Le principal obstacle auquel est confrontée la RASD est l'indifférence internationale, même parmi les Arabes eux-mêmes. Le Polisario ne bénéficie d'aucun soutien parmi les pays arabes en dehors de l'Algérie. Les mouvements populaires du Levant et d'Afrique du Nord, toujours attentifs à la cause palestinienne, n'ont guère prêté attention à l'occupation marocaine du Sahara, même si la situation des réfugiés sahraouis est objectivement bien pire que celle des Palestiniens. En fait, la RASD ou le Front Polisario sont assez peu connus de la société civile arabe, peut-être en raison d'un manque d'intérêt de la part des médias ou de pressions subtiles de la part de la monarchie marocaine. J'ai personnellement rencontré des militants des droits de l'homme de plusieurs pays arabes qui n'avaient jamais entendu parler du Sahara occidental et qui ne me croyaient pas quand je leur parlais de l'occupation et de la construction du mur. De même, au fil des années, de moins en moins d'Espagnols sont conscients du problème du Sahara, car il n'est généralement pas enseigné dans les écoles et les instituts.  

La situation est sans doute difficile pour les représentants de la RASD et du Polisario qui, en plus de l'isolement international, doivent faire face à une certaine dissidence interne représentée par l'Initiative sahraouie pour le changement et, récemment, le Mouvement sahraoui pour la paix.  Ce dernier a été accusé par des moyens proches du Polisario d'être un outil au service des intérêts de la monarchie marocaine, puisqu'ils semblent soutenir la solution autonome préconisée par Rabat.
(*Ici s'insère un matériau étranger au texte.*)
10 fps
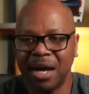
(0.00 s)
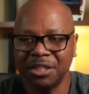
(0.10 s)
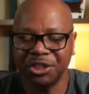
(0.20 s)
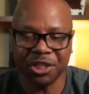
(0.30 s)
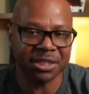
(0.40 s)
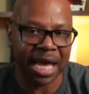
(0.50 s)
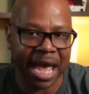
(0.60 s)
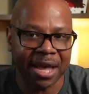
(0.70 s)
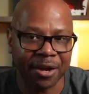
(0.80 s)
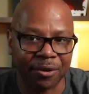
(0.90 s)
unjust
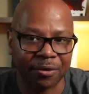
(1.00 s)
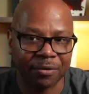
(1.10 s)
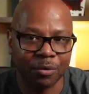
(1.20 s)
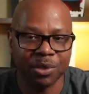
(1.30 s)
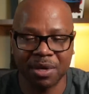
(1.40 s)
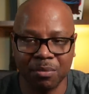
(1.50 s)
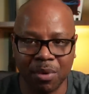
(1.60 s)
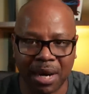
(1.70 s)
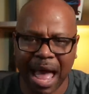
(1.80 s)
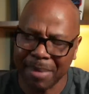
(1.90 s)
anger with
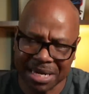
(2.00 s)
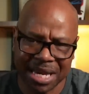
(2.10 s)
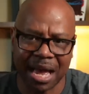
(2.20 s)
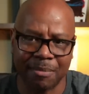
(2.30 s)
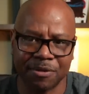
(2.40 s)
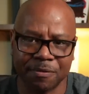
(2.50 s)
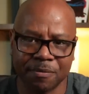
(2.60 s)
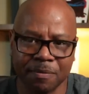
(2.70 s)
someone? How many times?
Comme si cela ne suffisait pas, la crise du Coronavirus a paralysé de nombreux programmes d'aide humanitaire que la société civile espagnole mettait en œuvre dans les camps de réfugiés sahraouis. L'une des plus célèbres, les « vacances en paix », par laquelle chaque été de nombreuses familles espagnoles accueillaient des enfants sahraouis, a été suspendue jusqu'à l'année prochaine au moins. Heureusement, le COVID-19 ne semble pas avoir atteint les camps de réfugiés, qui risquaient de connaître une crise sanitaire sans précédent étant donné la pénurie de médecins et d'infrastructures.

Malheureusement, le Sahara occidental ne semble être qu'un obstacle gênant aux relations hispano-marocaines. Quelle que soit la nature politique du Front Polisario ou des relations avec la RASD, l'État espagnol a ignoré des milliers de personnes qui, jusqu'en 1975, étaient des citoyens espagnols à part entière, car après tout, le régime franquiste se vantait de ne pas avoir de colonies mais des provinces. Malgré le fait que le réalisme et les intérêts stratégiques et économiques priment généralement dans les relations internationales, il est difficile d'assimiler le désintérêt des gouvernements espagnols pour un peuple dont le territoire a été occupé, dont la culture est persécutée et dont les habitants d'origine sont soumis à toutes sortes d'humiliations par les autorités marocaines.